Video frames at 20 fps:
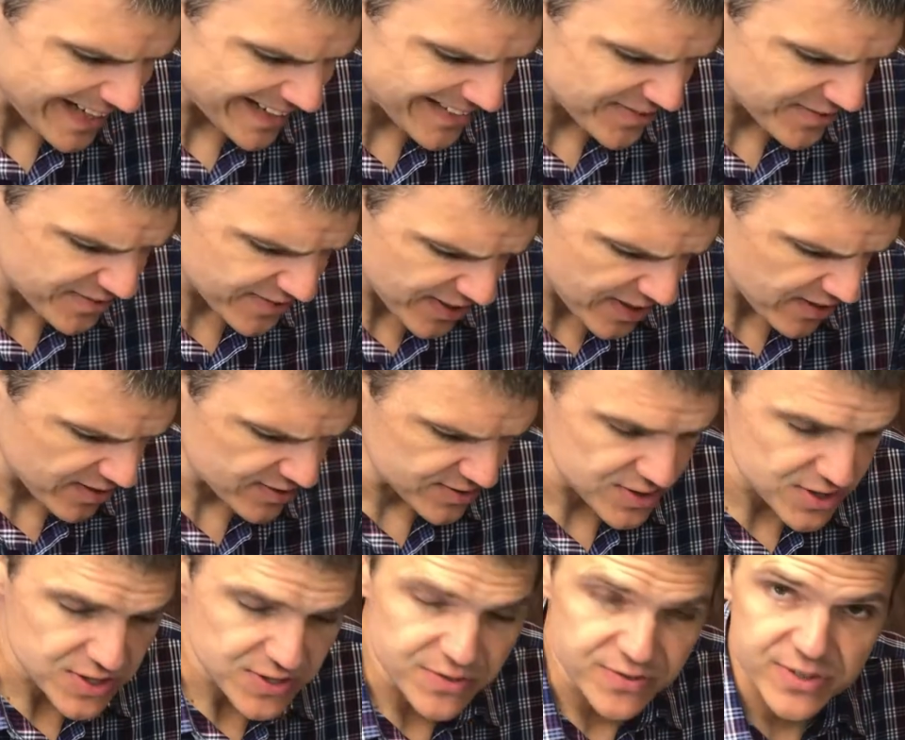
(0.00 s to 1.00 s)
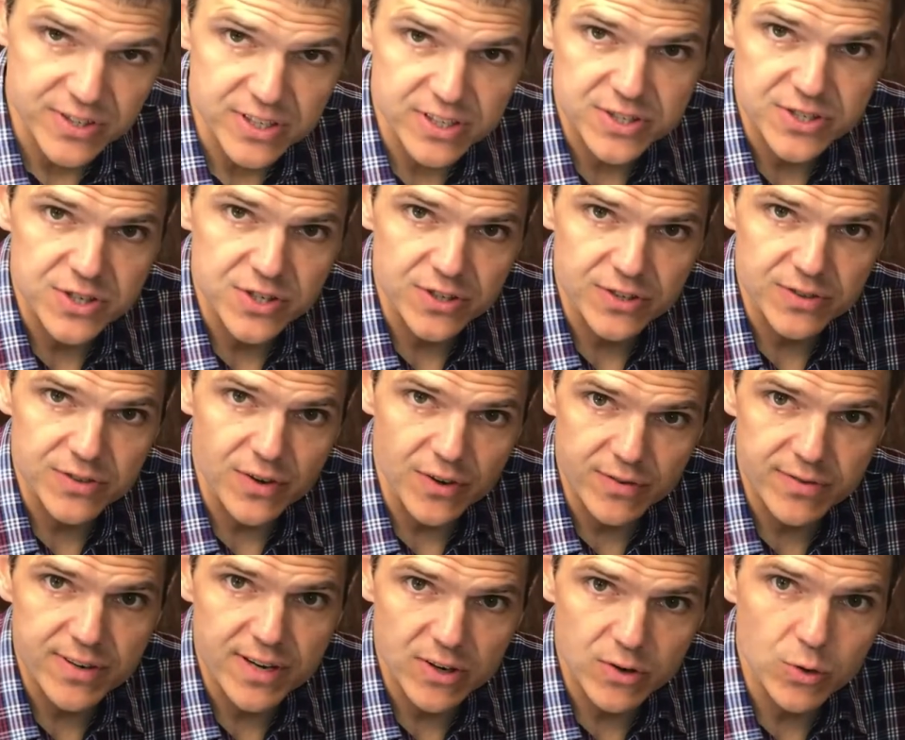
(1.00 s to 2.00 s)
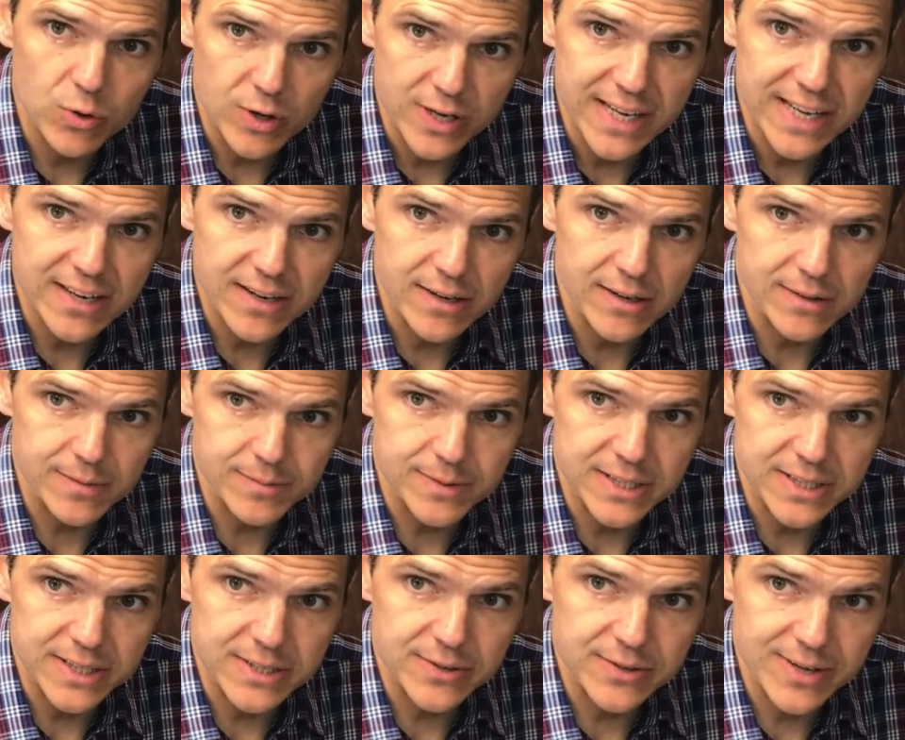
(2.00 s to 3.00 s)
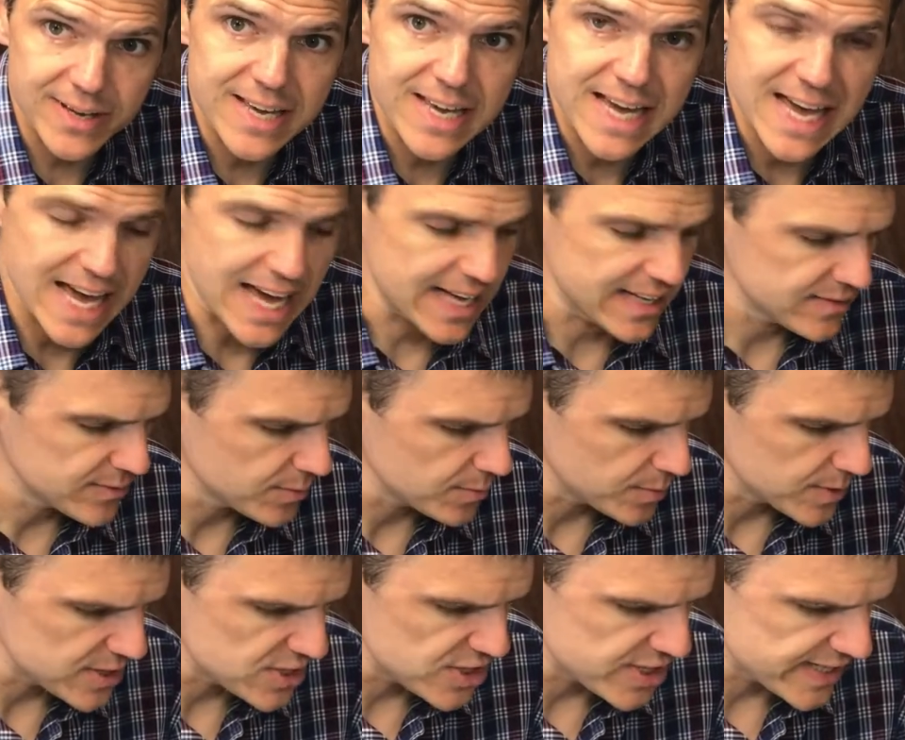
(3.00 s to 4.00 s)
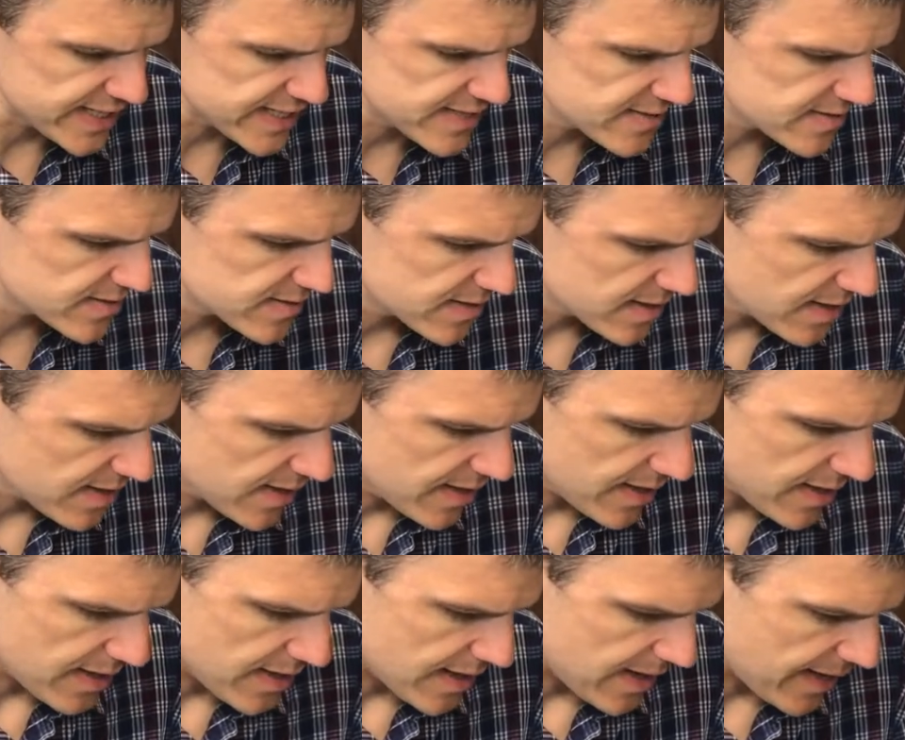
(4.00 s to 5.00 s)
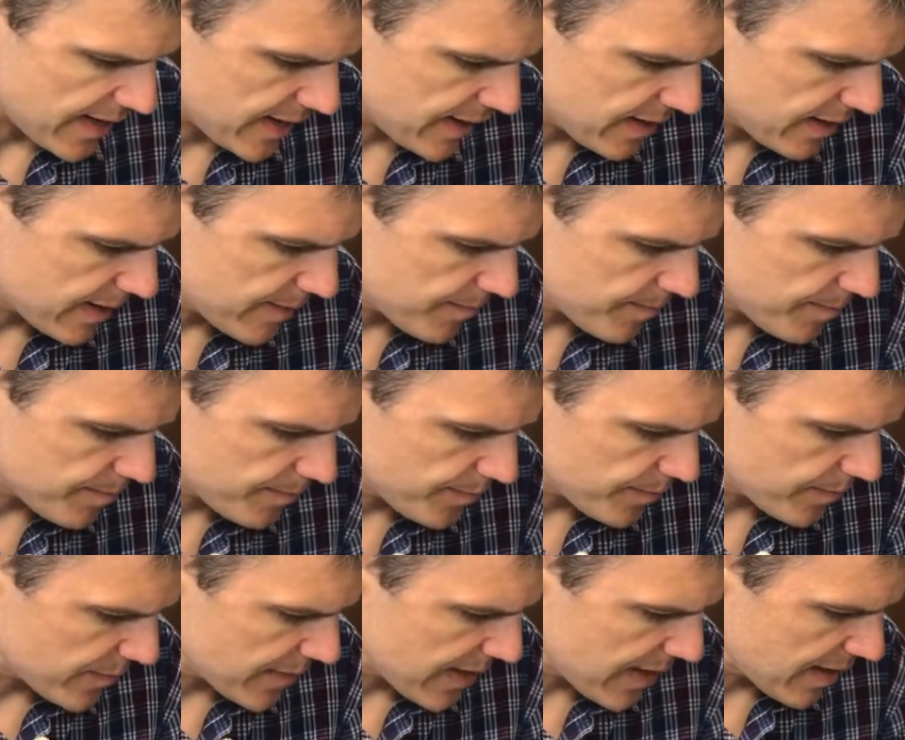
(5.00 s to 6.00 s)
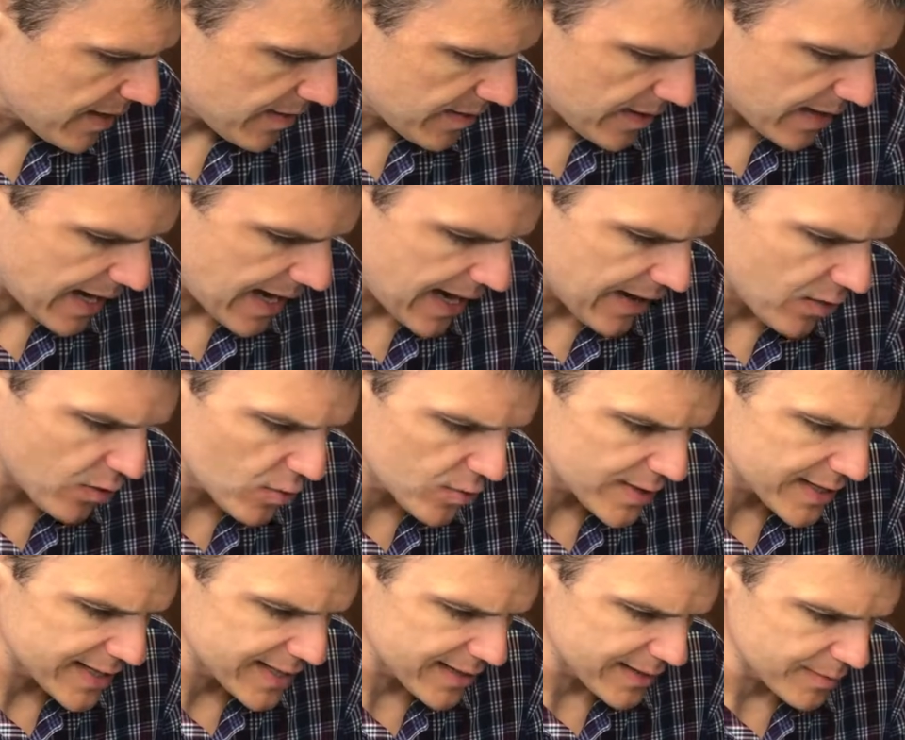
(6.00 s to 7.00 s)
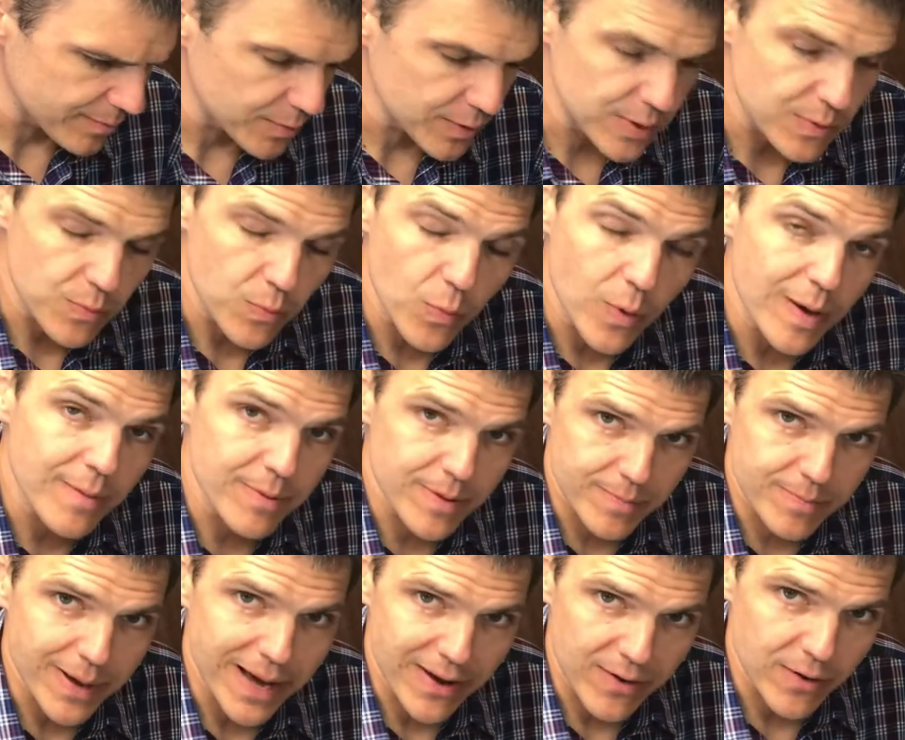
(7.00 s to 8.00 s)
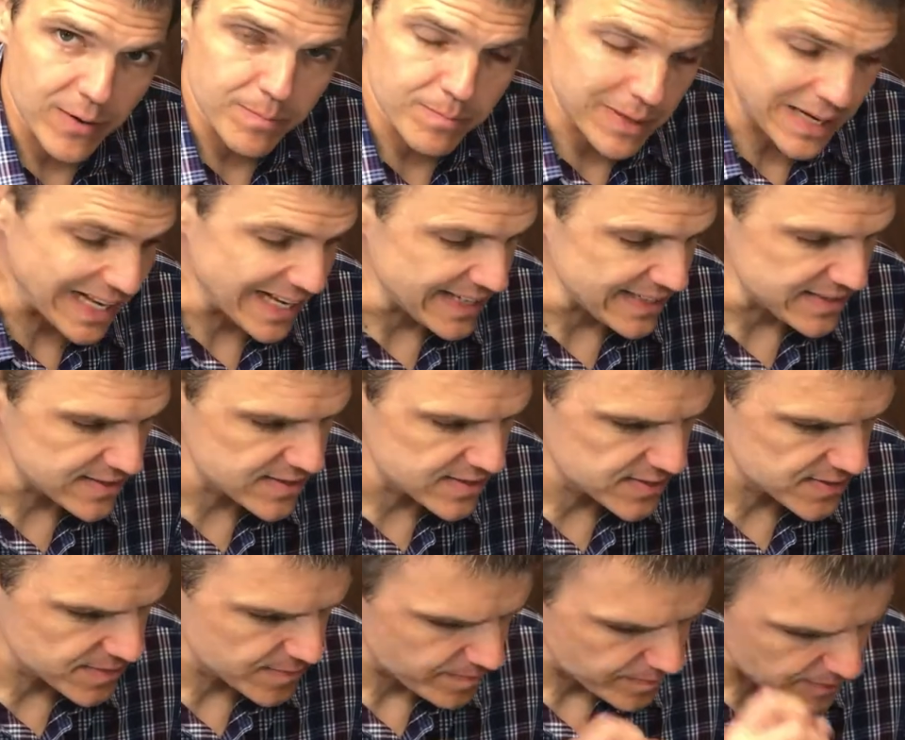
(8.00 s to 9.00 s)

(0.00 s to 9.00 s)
advanced version of a Holley carb that you can get, which is um, a Holley carb with Weber power plates.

- [ACTION ITEM]: In the transcription, every picture is to be excluded and the records above given again exactly.

- [TASK RESULT]:
Video frames at 20 fps:
(0.00 s to 1.00 s)
(1.00 s to 2.00 s)
(2.00 s to 3.00 s)
(3.00 s to 4.00 s)
(4.00 s to 5.00 s)
(5.00 s to 6.00 s)
(6.00 s to 7.00 s)
(7.00 s to 8.00 s)
(8.00 s to 9.00 s)

(0.00 s to 9.00 s)
advanced version of a Holley carb that you can get, which is um, a Holley carb with Weber power plates.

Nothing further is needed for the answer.